The domestic political terrain also has been altered with the heightened profile of groups like J Street and the Israel Policy Forum, according to Kamiya, which ostensibly creates support for the new U.S. president “brokering an Israeli-Palestinian peace.” However, the writer does not touch on the issue of the bitter Hamas-Fatah internecine conflict, which presumably must be patched up before anybody can broker a negotiated settlement between Israel and Palestine. — M.S.
 

Update — Wednesday, May 20

Regarding my comment above on the Hamas-Fatah rift — the Palestinians’ “two-state solution” — JTA reports today that Shin Bet chief Yval Diskin told a Knesset panel on Tuesday that any peace process between Israel and the Palestinians is impossible as long as Hamas remains in control of Gaza.
Here’s the full JTA news brief:

JERUSALEM (JTA) — A peace process will be impossible as long as Hamas controls the Gaza Strip, Israel’s Shin Bet chief said.

Yuval Diskin told the Knesset Foreign Affairs and Defense Committee Tuesday that there is no way to have a sustainable peace unless there is a Palestinian unity government, not like now with Gaza run by Hamas and the West Bank run by the Fatah-led Palestinian Authority.

“Hamas will never relinquish its hold on Gaza and the P.A. will never relinquish the West Bank,” he said. “A unity government will form only under extreme international pressure.”

Diskin also said that if the Palestinians were to hold elections now, it is likely that Hamas would win. He added that the reason Hamas has maintained quiet in Gaza is to give itself time to rearm.

Diskin also commended the Egyptians for working to stop smuggling into Gaza.

Regarding Hamas winning Palestinian elections, Mahmoud Abbas, president of the Palestinian Authority, unveiled a new government on Tuesday that completely excludes Hamas. Al Jazeera reports that half of the Cabinet members are from Abbas’ Fatah faction: 

The rival factions have been on a collision course since Hamas forces ousted Abbas loyalists from the Gaza Strip in June 2007. 

Hamas has since been running the Gaza Strip while Western-backed Abbas has been in charge of the West Bank.

Lamis Andoni, Al Jazeera’s Middle East analyst, said: “The cabinet was formed in spite of objections from several Fatah leaders and opposition by Hamas to the idea of the re-appointment of Salam Fayyad.




“Several Fatah leaders expressed serious concern that the formation of the new government would hurt reconciliation talks with Hamas. [They] are worried that the formation of the government would stall or hurt the talks.

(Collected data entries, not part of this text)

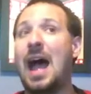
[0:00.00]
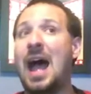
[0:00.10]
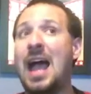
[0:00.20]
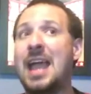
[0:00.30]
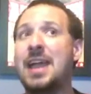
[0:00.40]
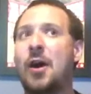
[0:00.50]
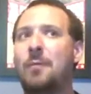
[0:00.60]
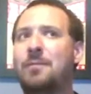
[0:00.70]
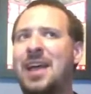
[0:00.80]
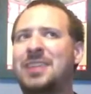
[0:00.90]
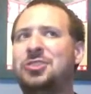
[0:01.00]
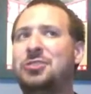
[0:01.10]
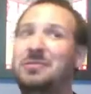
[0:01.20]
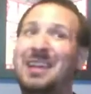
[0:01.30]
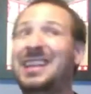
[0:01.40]
I hope that
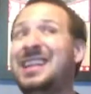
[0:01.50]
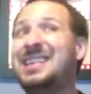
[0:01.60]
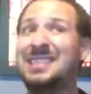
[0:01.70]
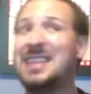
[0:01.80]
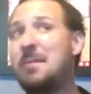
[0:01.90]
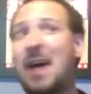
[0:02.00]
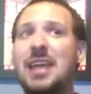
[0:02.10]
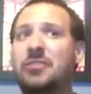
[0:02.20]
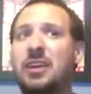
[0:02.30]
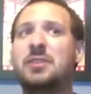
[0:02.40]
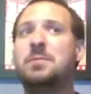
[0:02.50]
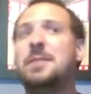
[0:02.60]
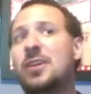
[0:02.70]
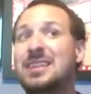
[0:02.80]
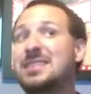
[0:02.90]
you at least semi-agree with
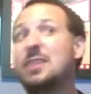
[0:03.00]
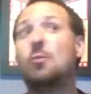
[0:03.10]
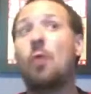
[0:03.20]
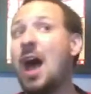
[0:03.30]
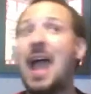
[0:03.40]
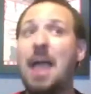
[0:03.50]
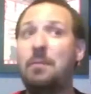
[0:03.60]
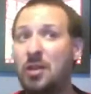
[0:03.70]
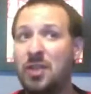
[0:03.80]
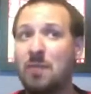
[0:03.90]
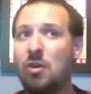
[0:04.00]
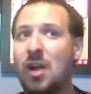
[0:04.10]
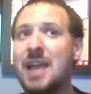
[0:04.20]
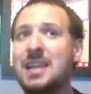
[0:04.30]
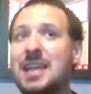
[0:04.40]
me or can see why I put them where
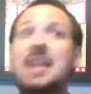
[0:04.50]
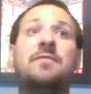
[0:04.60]
I did.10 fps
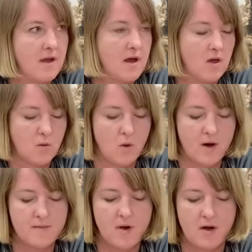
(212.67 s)

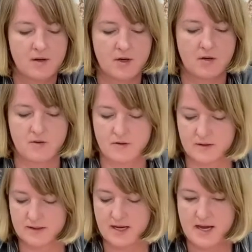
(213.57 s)
water
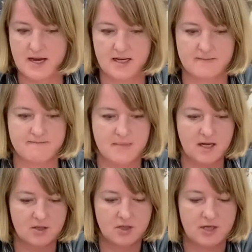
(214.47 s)
molecules is
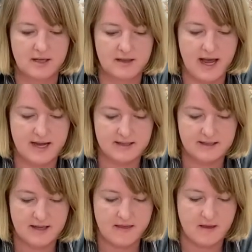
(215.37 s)
much
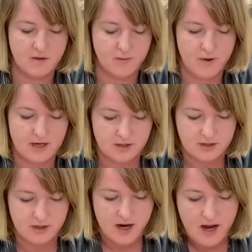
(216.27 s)
less than the
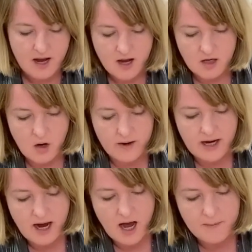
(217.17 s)
pressure going
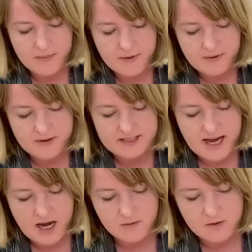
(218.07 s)
up the
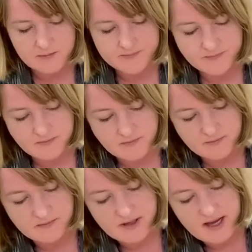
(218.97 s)
towel,
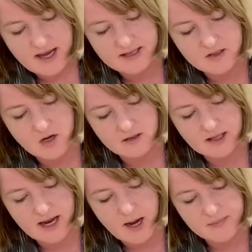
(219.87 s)
and it's called
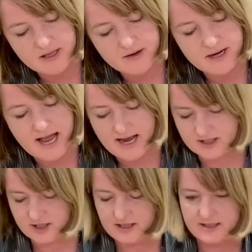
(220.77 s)
capillary
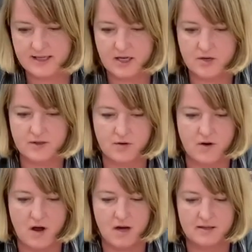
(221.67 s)
action as it goes
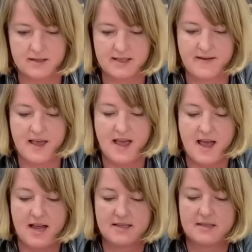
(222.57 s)
across.
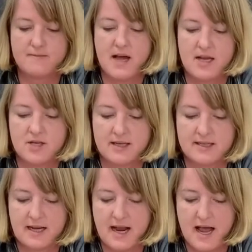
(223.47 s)
And some magic's
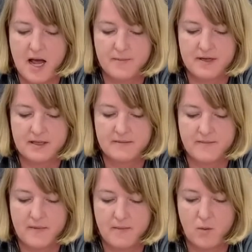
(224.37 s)
going to happen,
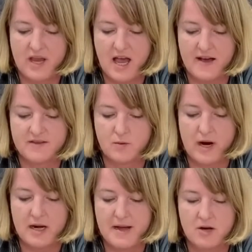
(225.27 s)
but we have to
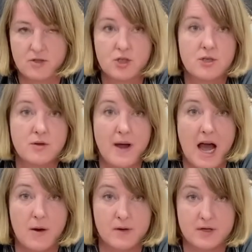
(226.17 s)
wait about 2
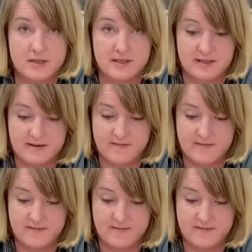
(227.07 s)
hours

“However, most of the new ministers are known supporters of reconciliation with Hamas.” Andoni said.

“Some, like Lamis Alami and Ali Al Jarbawi, are former members of the independent Palestinian commission on human rights. The commission documented violations by both the PA and Hamas.”
   
Agreement between the two Palestinian factions is vital for the  reconstruction of the Gaza Strip, left in ruins by Israel’s 22-day offensive last December and January that killed more than 1,400 Palestinians and 13 Israelis.